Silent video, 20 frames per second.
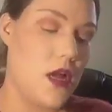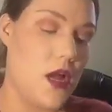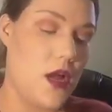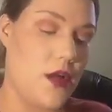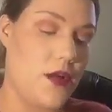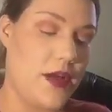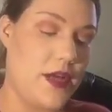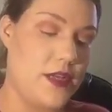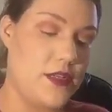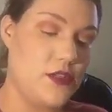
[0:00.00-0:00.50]

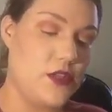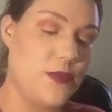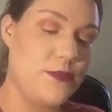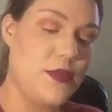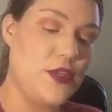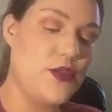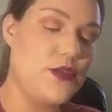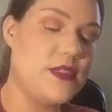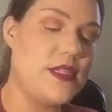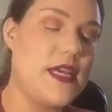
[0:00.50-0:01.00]
Alright, so I'm
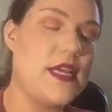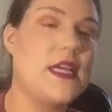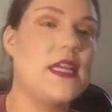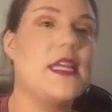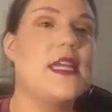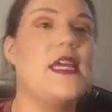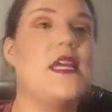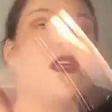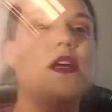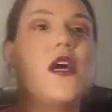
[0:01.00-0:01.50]
going to use a
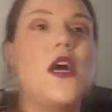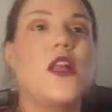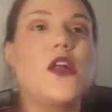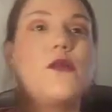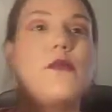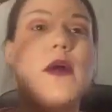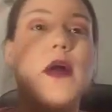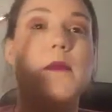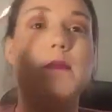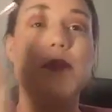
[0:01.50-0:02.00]
clean
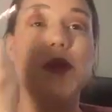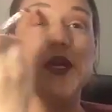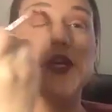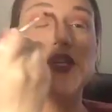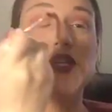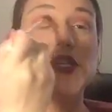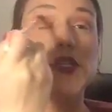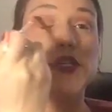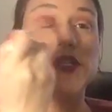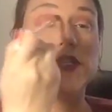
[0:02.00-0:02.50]
Colourpop
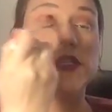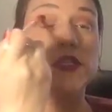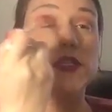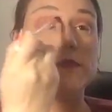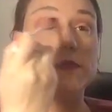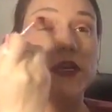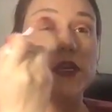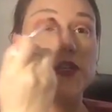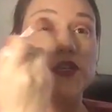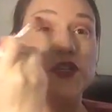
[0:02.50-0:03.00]
brush and just
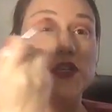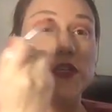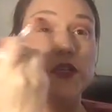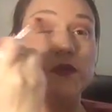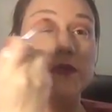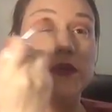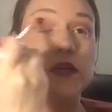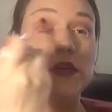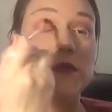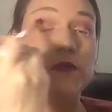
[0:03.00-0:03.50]
make
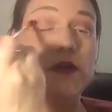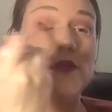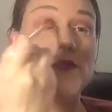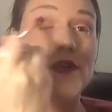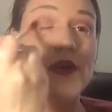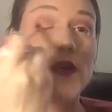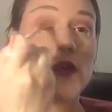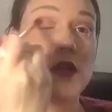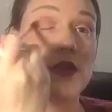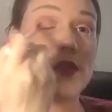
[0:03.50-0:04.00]
sure we buff
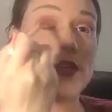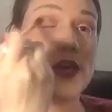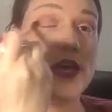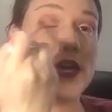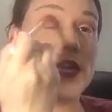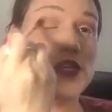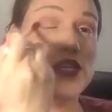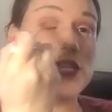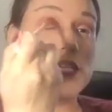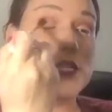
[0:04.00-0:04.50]
out all the
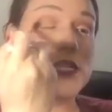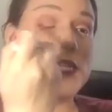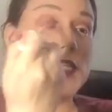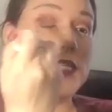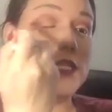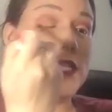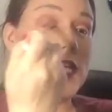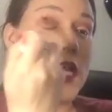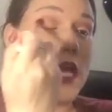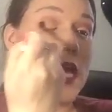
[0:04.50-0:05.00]

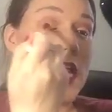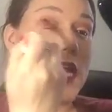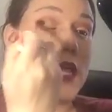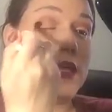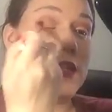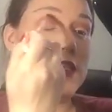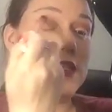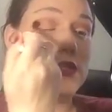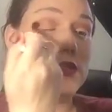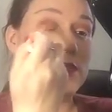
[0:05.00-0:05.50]
edges.
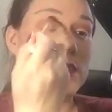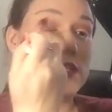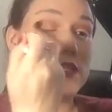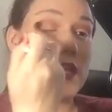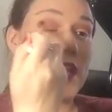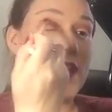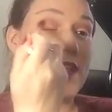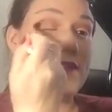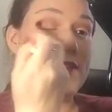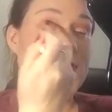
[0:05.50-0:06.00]
This was
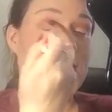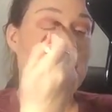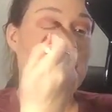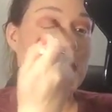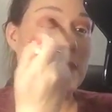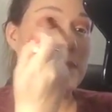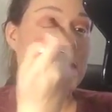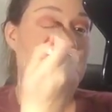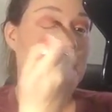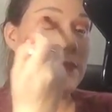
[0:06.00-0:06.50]
a
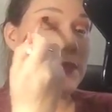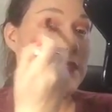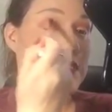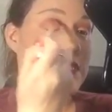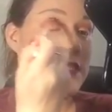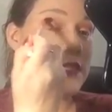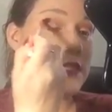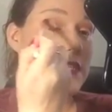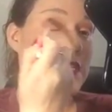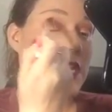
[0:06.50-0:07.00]
very
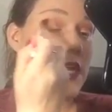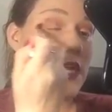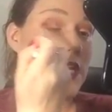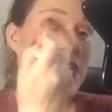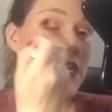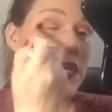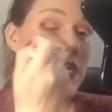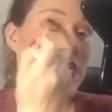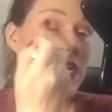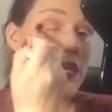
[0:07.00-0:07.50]
pigmented
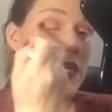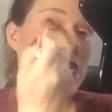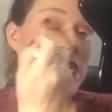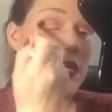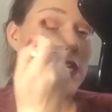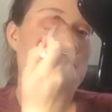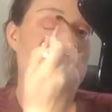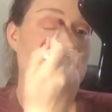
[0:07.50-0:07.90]
color.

• **Your assignment**: The material above is to be set down exactly, with pictures removed.

• **Output for this task**:
Silent video, 20 frames per second.
[0:00.00-0:00.50]

[0:00.50-0:01.00]
Alright, so I'm
[0:01.00-0:01.50]
going to use a
[0:01.50-0:02.00]
clean
[0:02.00-0:02.50]
Colourpop
[0:02.50-0:03.00]
brush and just
[0:03.00-0:03.50]
make
[0:03.50-0:04.00]
sure we buff
[0:04.00-0:04.50]
out all the
[0:04.50-0:05.00]

[0:05.00-0:05.50]
edges.
[0:05.50-0:06.00]
This was
[0:06.00-0:06.50]
a
[0:06.50-0:07.00]
very
[0:07.00-0:07.50]
pigmented
[0:07.50-0:07.90]
color.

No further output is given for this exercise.